Dr David H Caldwell is Keeper of Scotland and Europe for National Museums Scotland. He has been privileged to be the curator responsible for the eleven chessmen in Edinburgh for the last 37 years and has long been fascinated by them. His other research interests include the history and archaeology of the Western Isles in medieval times, and in the 1990s he directed major excavations at Finlaggan, in the Island of Islay. He has recently had published a history of Islay – Islay The Land of the Lordship (Edinburgh: Birlinn, 2008).
Mark A. Hall is History Officer at Perth Museum & Art Gallery, where he curates the archaeology collection.
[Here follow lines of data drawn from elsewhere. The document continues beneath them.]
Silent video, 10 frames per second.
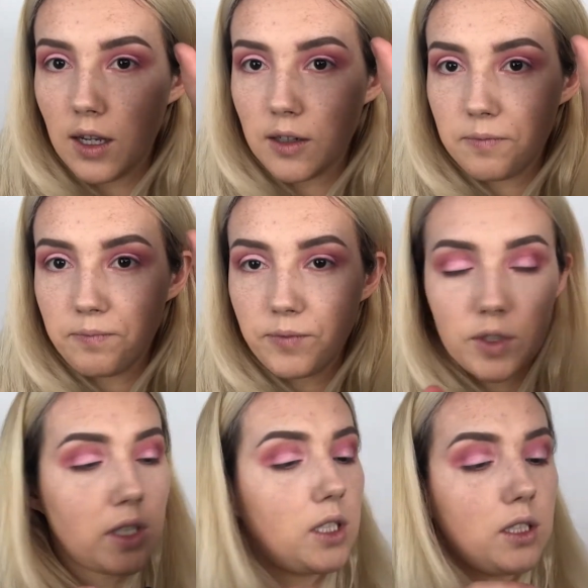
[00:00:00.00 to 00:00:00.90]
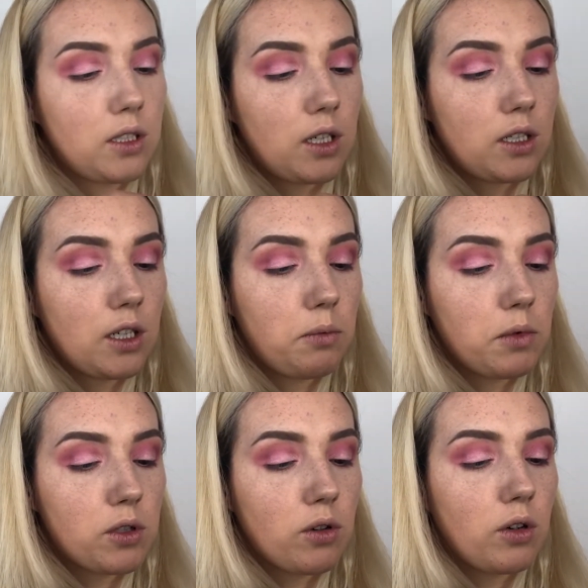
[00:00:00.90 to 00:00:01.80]
like this Tartar
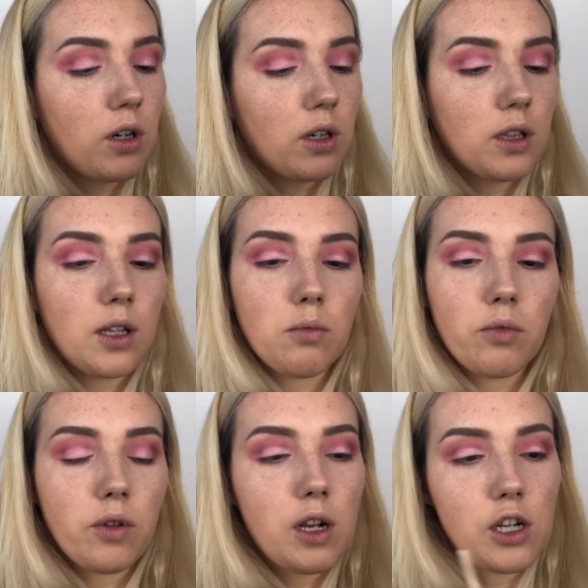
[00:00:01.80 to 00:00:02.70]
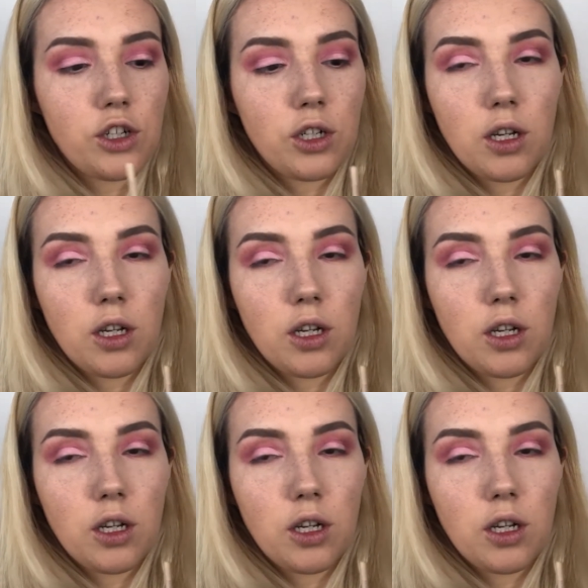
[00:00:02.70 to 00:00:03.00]
Amazonian clay blush.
He has long-standing interests in medieval material culture (in which the recognised collections of Perth are very rich), including Pictish sculpture, the cult of saints and play, especially board and dice games, in part stemming from a long-standing fascination with the Lewis chessmen. His interest in play culture extends to research on the way the medieval period (and archaeology more generally) is portrayed in cinema.
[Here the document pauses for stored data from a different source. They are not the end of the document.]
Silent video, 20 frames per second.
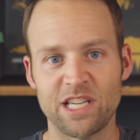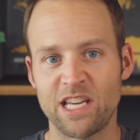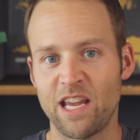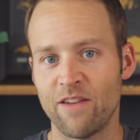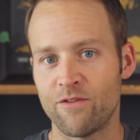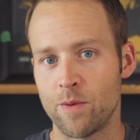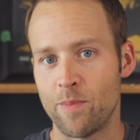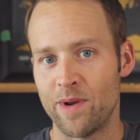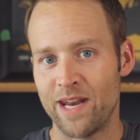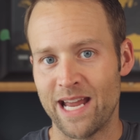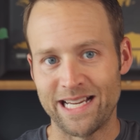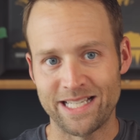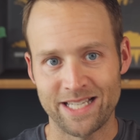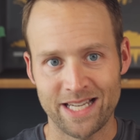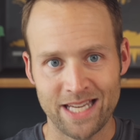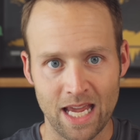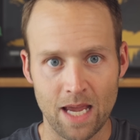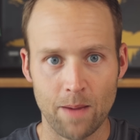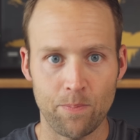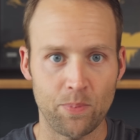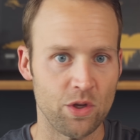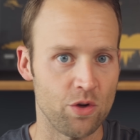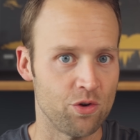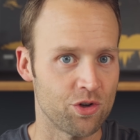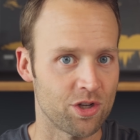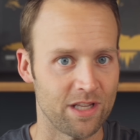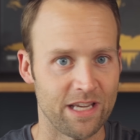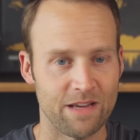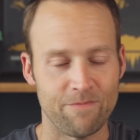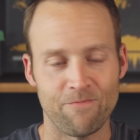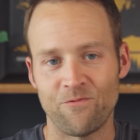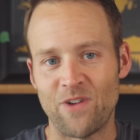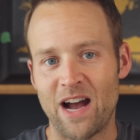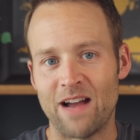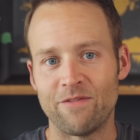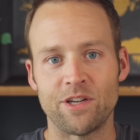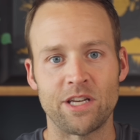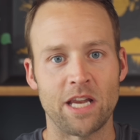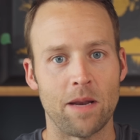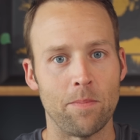give them a nice tip, usually
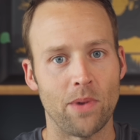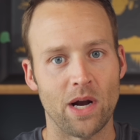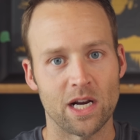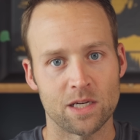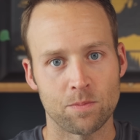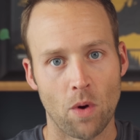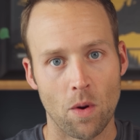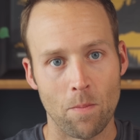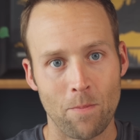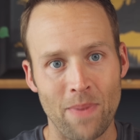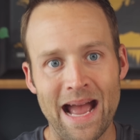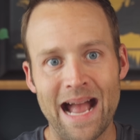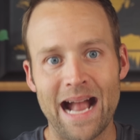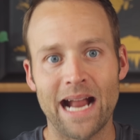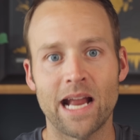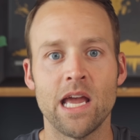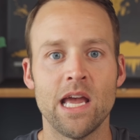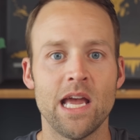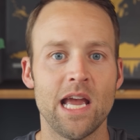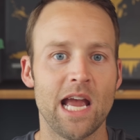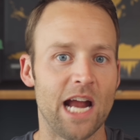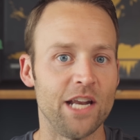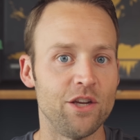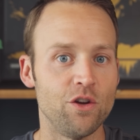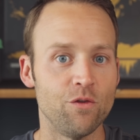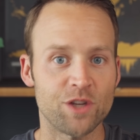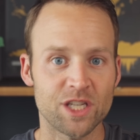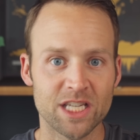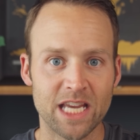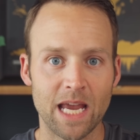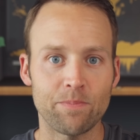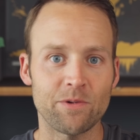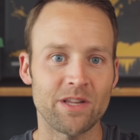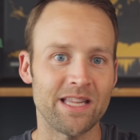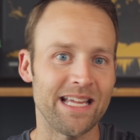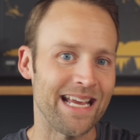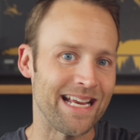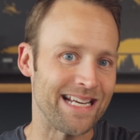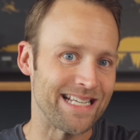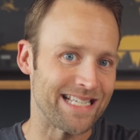$5 to $10 per bag, and you've skipped
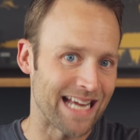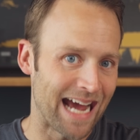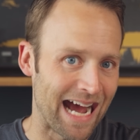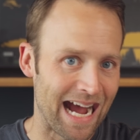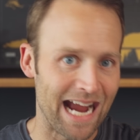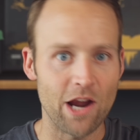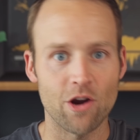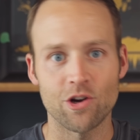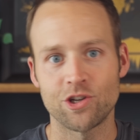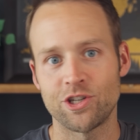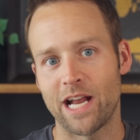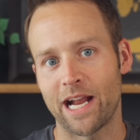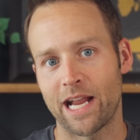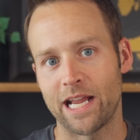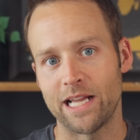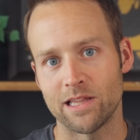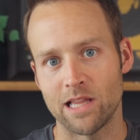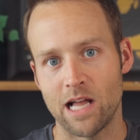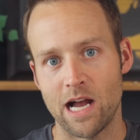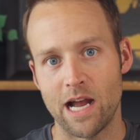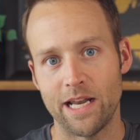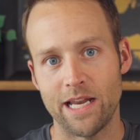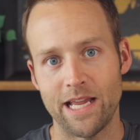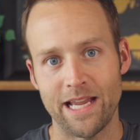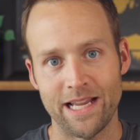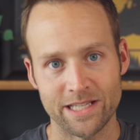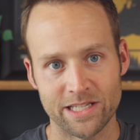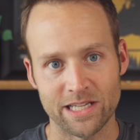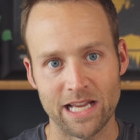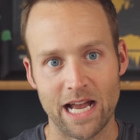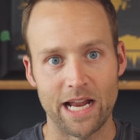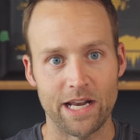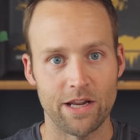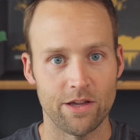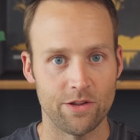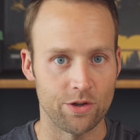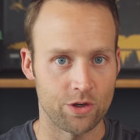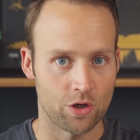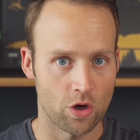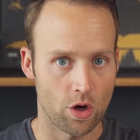the entire check-in line
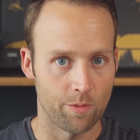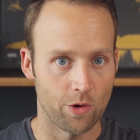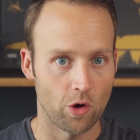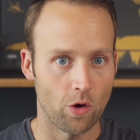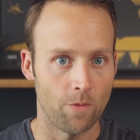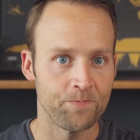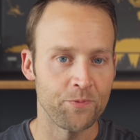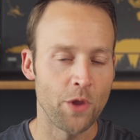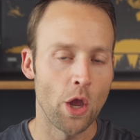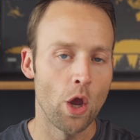inside the terminal.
Dr Caroline M. Wilkinson is Senior Lecturer in Forensic Anthropology at the Centre for Anatomy & Human Identification, University of Dundee. She is an expert in faces and craniofacial identification and her research focuses on the relationship between the soft and hard tissues of the face, juvenile faces, facial recognition, anthropometry and facial image analysis. She has carried out craniofacial analysis for many archaeological investigations and her work is exhibited in museums around the world and is included on television programmes such as ‘History Cold Case’ (BBC), ‘Meet the Ancestors’ (BBC), ‘Secrets of the Dead’ (C4) and ‘Mummies Unwrapped’ (Discovery).